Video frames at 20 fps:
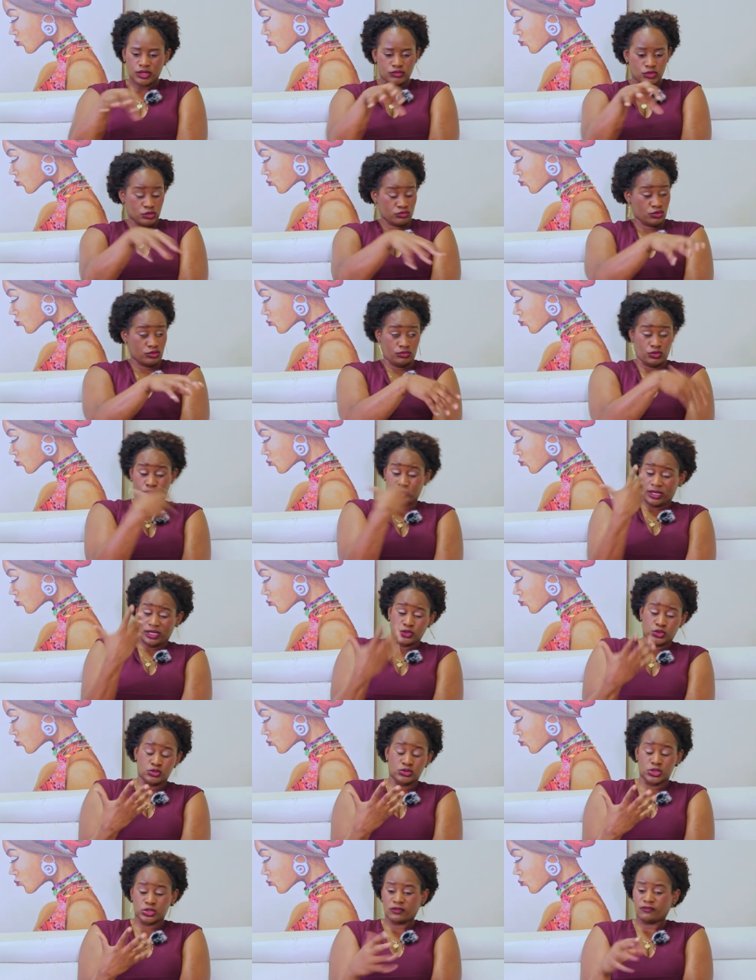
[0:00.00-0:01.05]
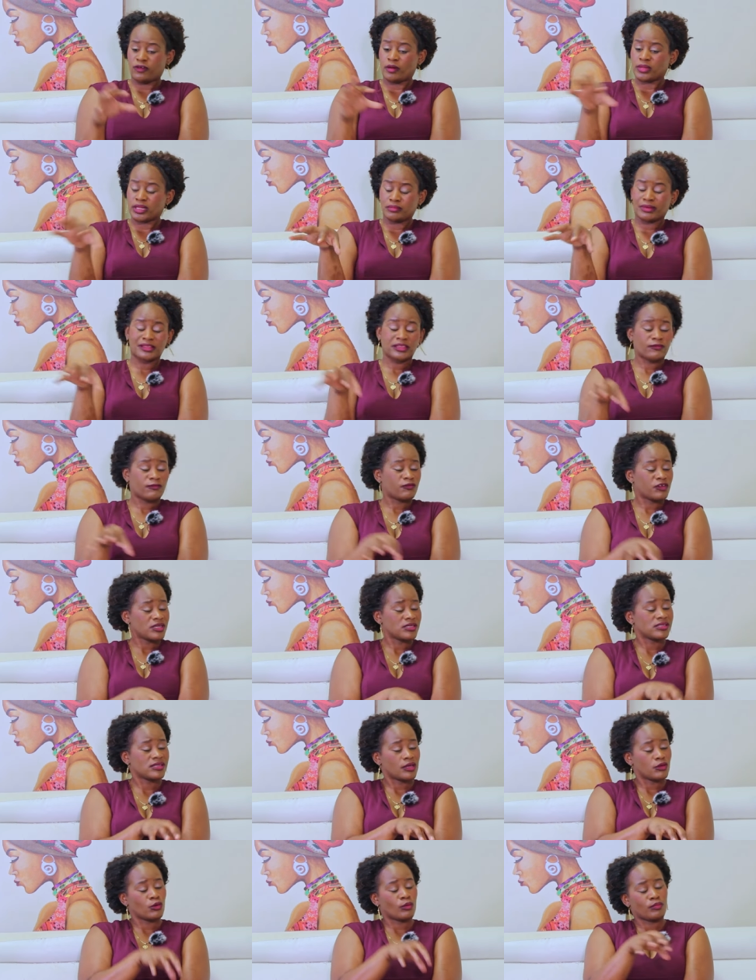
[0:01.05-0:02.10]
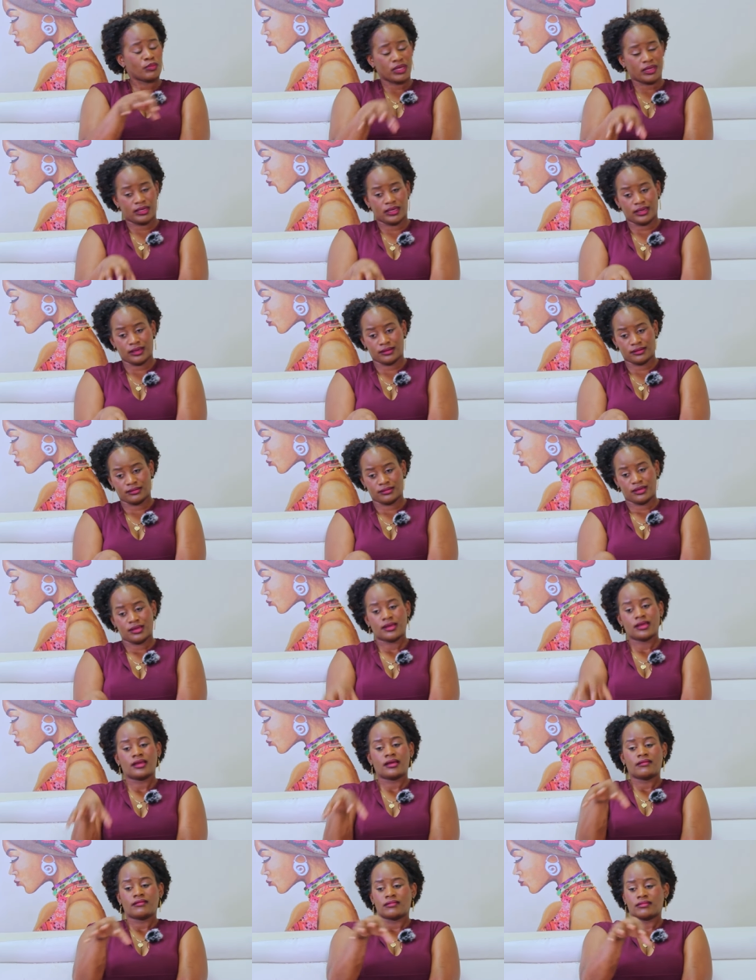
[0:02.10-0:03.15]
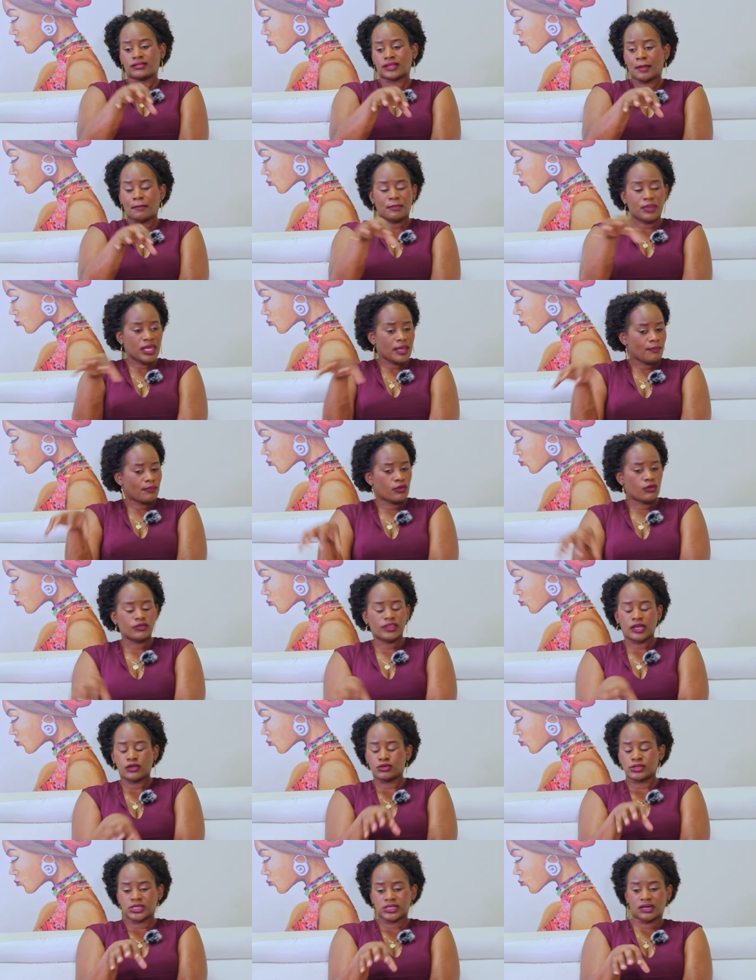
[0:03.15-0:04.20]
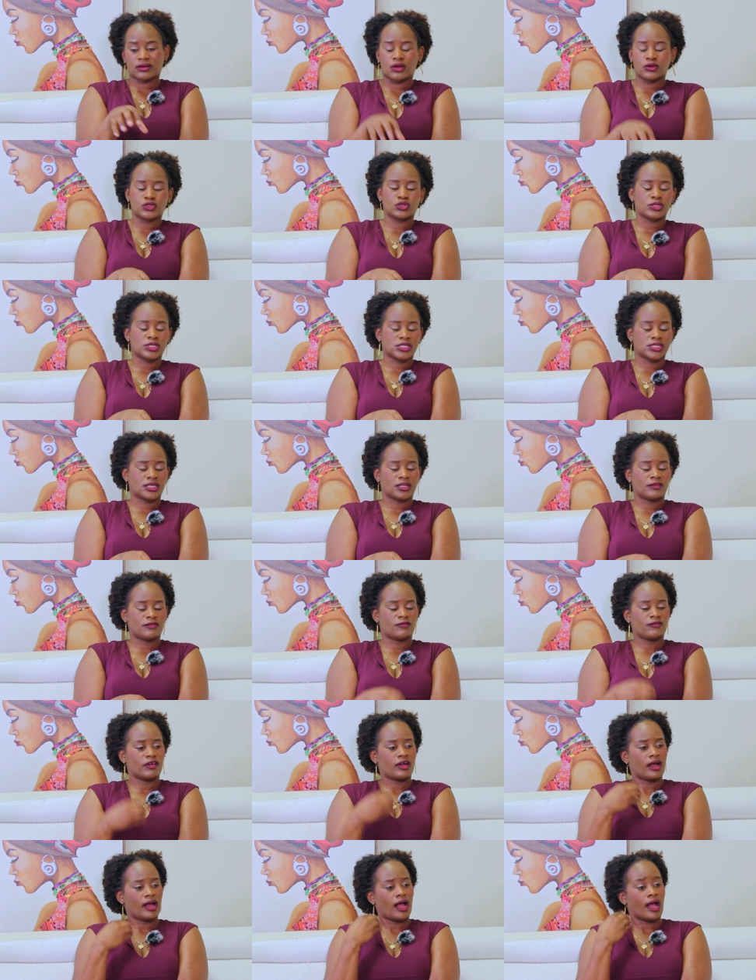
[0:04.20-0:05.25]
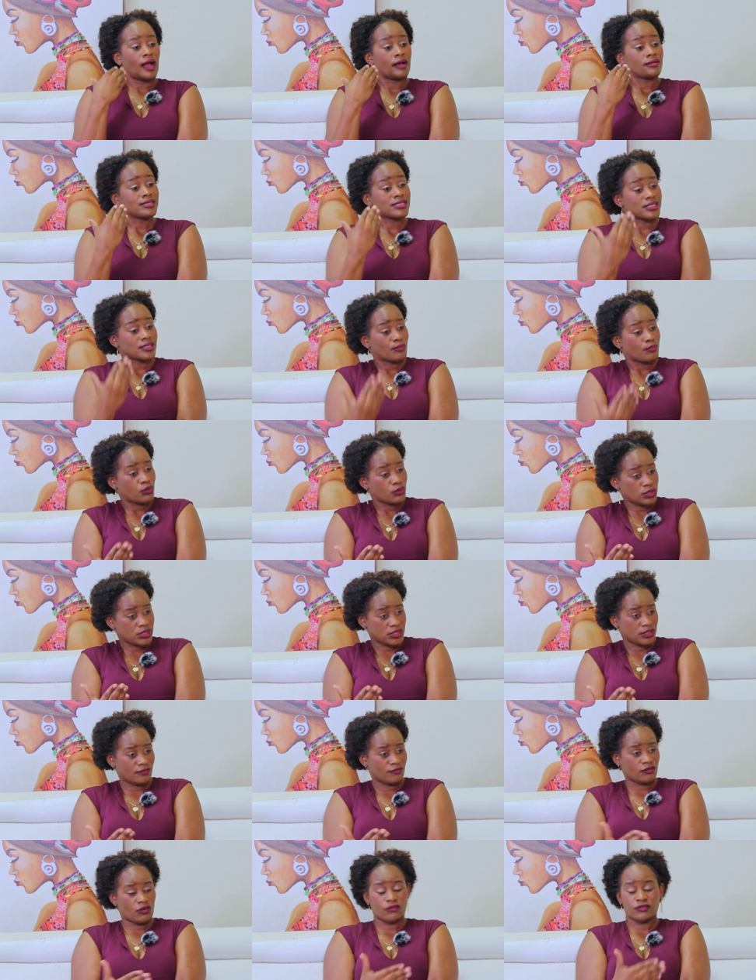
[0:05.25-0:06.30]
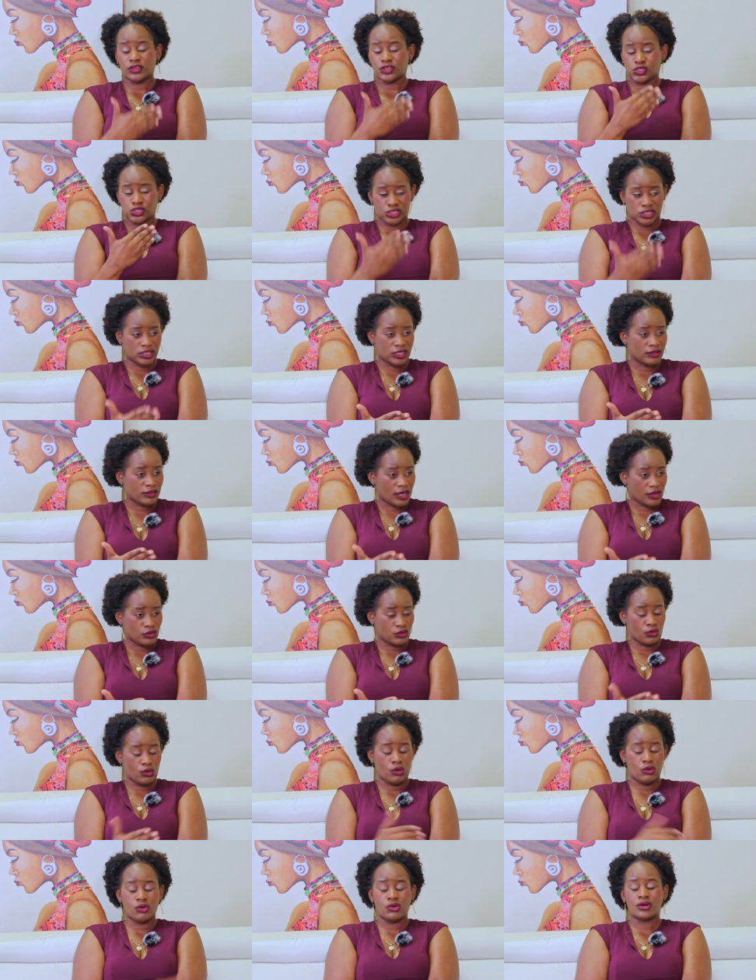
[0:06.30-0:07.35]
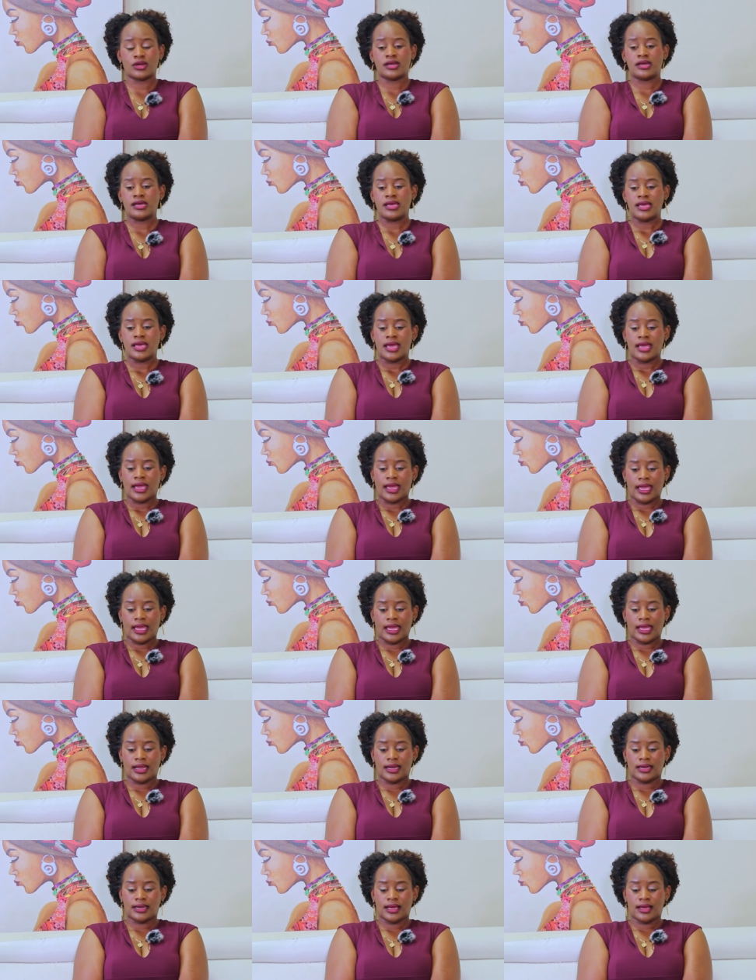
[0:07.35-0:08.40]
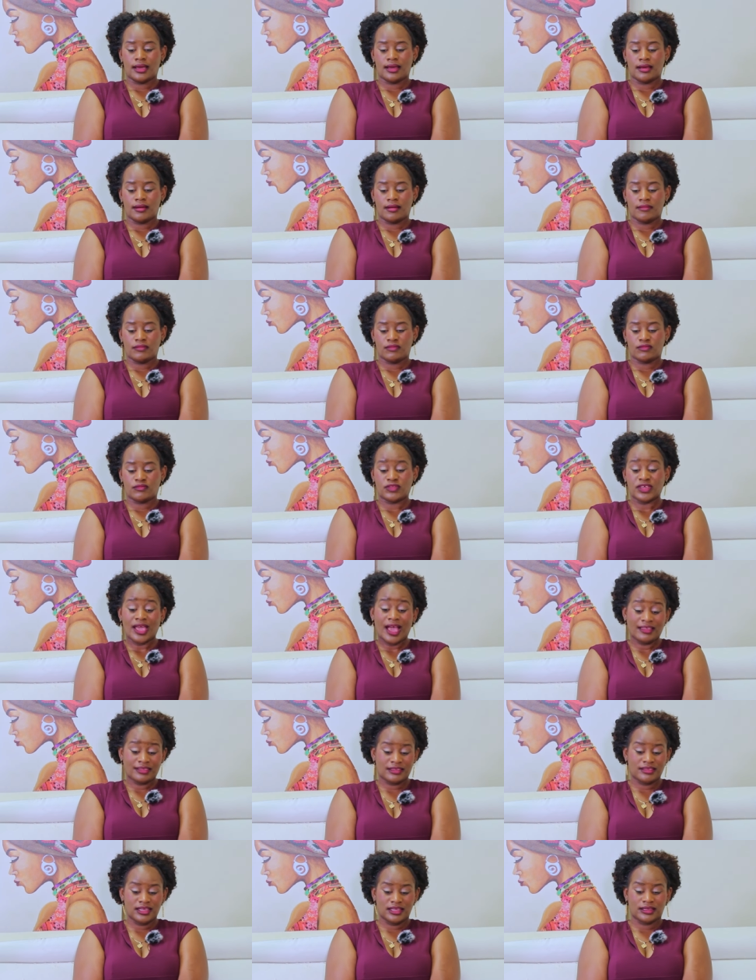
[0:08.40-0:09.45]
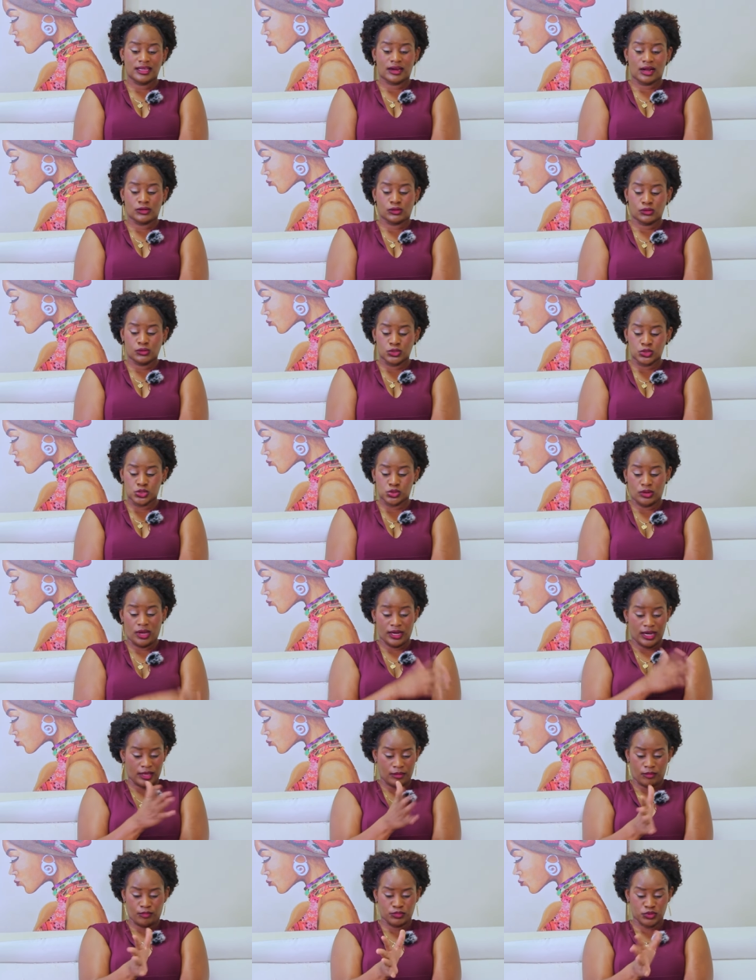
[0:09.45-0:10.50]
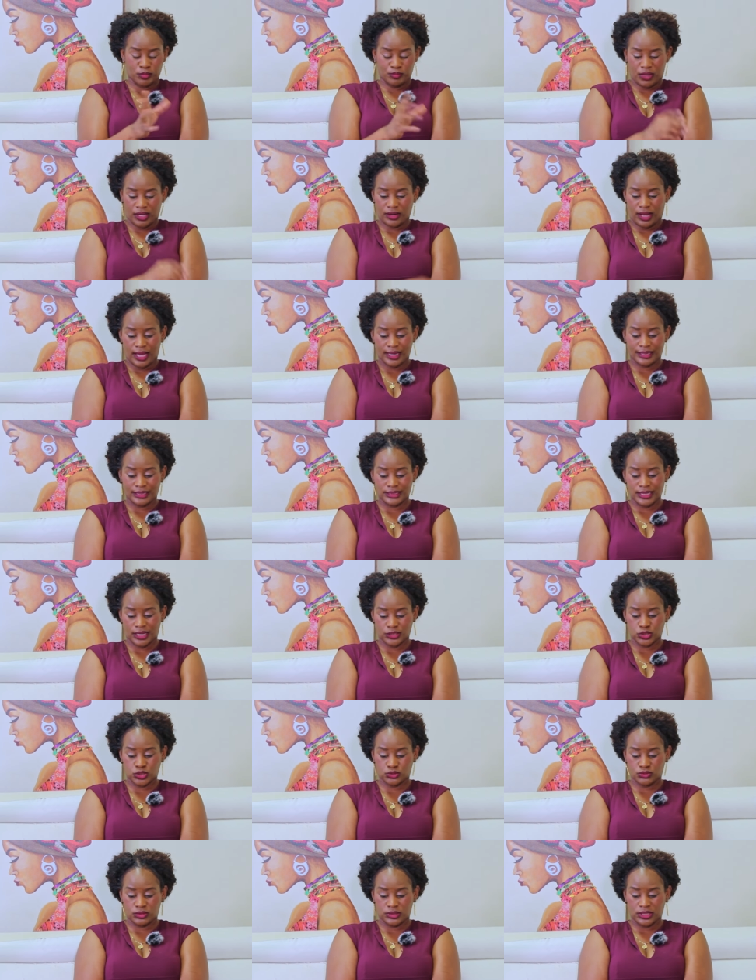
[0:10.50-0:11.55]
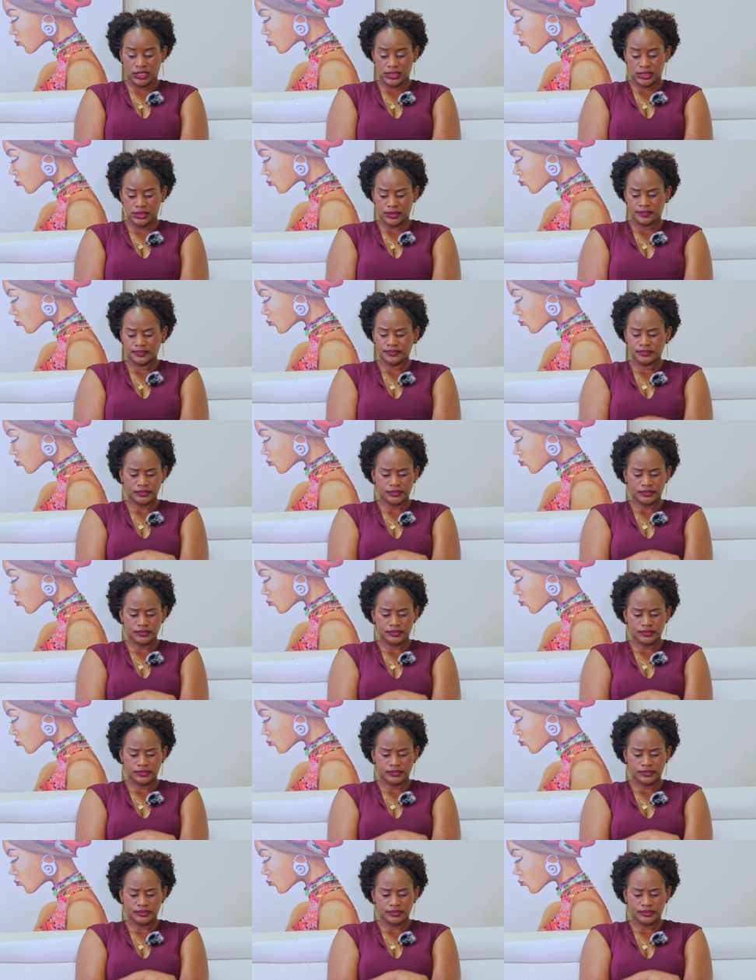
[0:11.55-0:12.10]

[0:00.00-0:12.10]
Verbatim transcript: you, you can choose your family, but the friends that you're picking, mm-hmm. the people that you surround yourself are supportive of the journey that you're on. And the other thing that I'll also, and I kind of touched on this,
----------
Requirement: Your reply should give again exactly the lines from the one with "[0:09.45-0:10.50]" through the last line of the data, with both ends included and pictures left out.

Output of the exercise:
[0:09.45-0:10.50]
[0:10.50-0:11.55]
[0:11.55-0:12.10]

[0:00.00-0:12.10]
Verbatim transcript: you, you can choose your family, but the friends that you're picking, mm-hmm. the people that you surround yourself are supportive of the journey that you're on. And the other thing that I'll also, and I kind of touched on this,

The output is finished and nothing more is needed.